The recent developments in the United States in the wake of the passing of strict homeowner laws in Nevada has outraged many experts, who believe the recent laws have actually slowed down the entire foreclosure process, with no visible benefit to the homeowners. As per the National Conference of State Legislatures, a dual-party organization that serves the legislators in all the 50 states, more than 400 foreclosure laws have been enacted throughout the United States in 2011, and a majority of these laws slowed down the process.
The Nevada law was passed in October, and is supposedly the most stringent on in recent times. Lenders are imposed with criminal penalties if they try to foreclose a property without the required paperwork. This has resulted in a drastic decline in foreclosures in the state that was one of the hardest hit by the housing market crash in 2008. In September, banks had filed close to 5,000 foreclosure notices, but only 460 of these were served by February.

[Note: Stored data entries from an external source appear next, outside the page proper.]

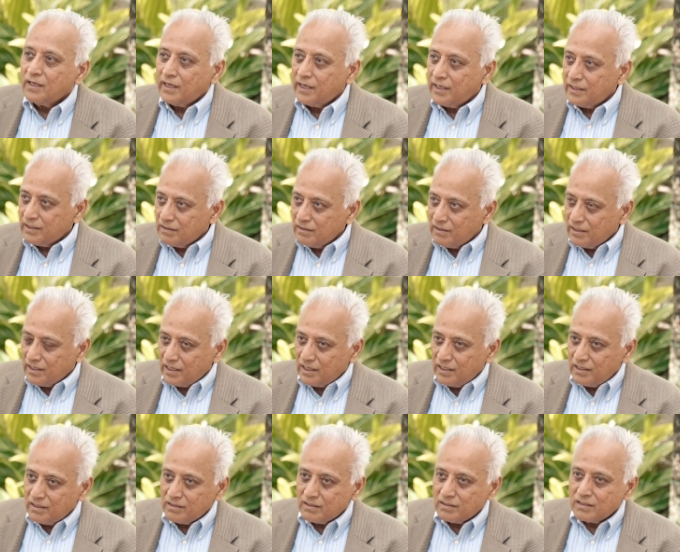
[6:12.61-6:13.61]

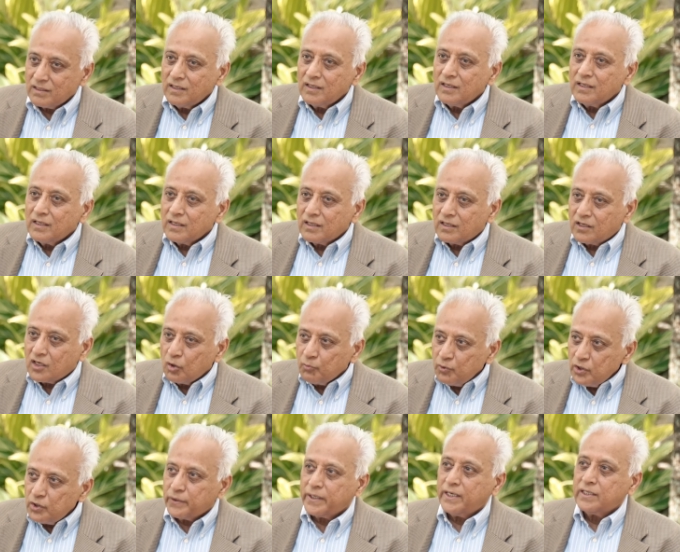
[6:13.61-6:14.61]
and
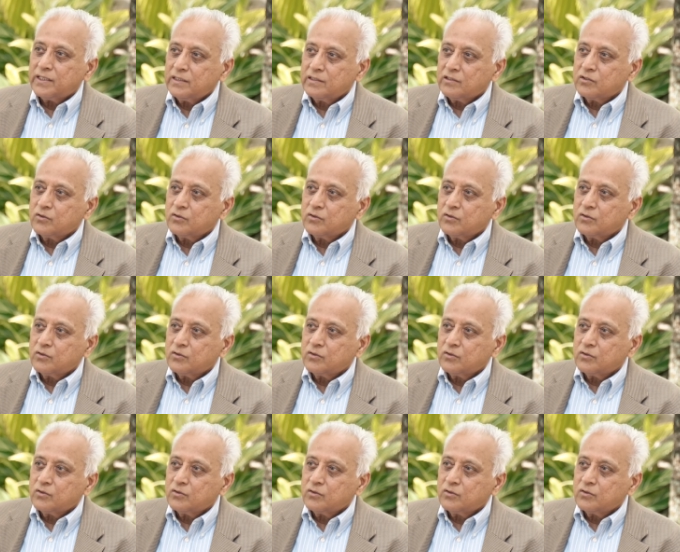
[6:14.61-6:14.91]
communicate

According to real estate agents in the state, the lack of foreclosures has resulted in a shortage of supply, and the number of homes on sale is as low as 778, from 1,700 in September. This has led to a mini bubble in housing prices as there are fewer properties that are getting numerous bids. However, the gains are still not being seen as sustainable.
The bill also has not helped the situation, and has instead prolonged it further. It is expected that banks will eventually understand how they have to tackle this problem, and that is when the prices of homes will come crashing down. Advocates in the area are also having to turn down clients who don’t want to pay their mortgages but just wish to live in their homes for free. From a bird’s eye level, this is bad for lenders as well as homeowners. In a statement by Attorney General Catherine Cortez Masto, AB 284 was enacted in the wake of the fact that some mortgage loan servicers and banks were trying to use Nevada’s non-judicial foreclosure procedure to foreclose on homes in the state without any documentation that they could do so.
In a comparison between states where the foreclosure process is the longest and the shortest, six states were selected – Florida, New Jersey & New York (belonging to the former category), and Virginia, Arizona & California (belonging to the latter) – it was found out that in case of the latter, the trend for average sale price of foreclosed properties has been higher, which is an indicator of recovery. In Florida and New Jersey, home prices had increased last year as foreclosure activity was slowed down after the robo-signing scandal. However, in the last few months, foreclosure activity has picked up pace after a settlement between banks and the US government, resulting in a drop in home values once again. Hence, it is evident that these new laws have been the undoing of an economy that was otherwise showing glimpses of recovery.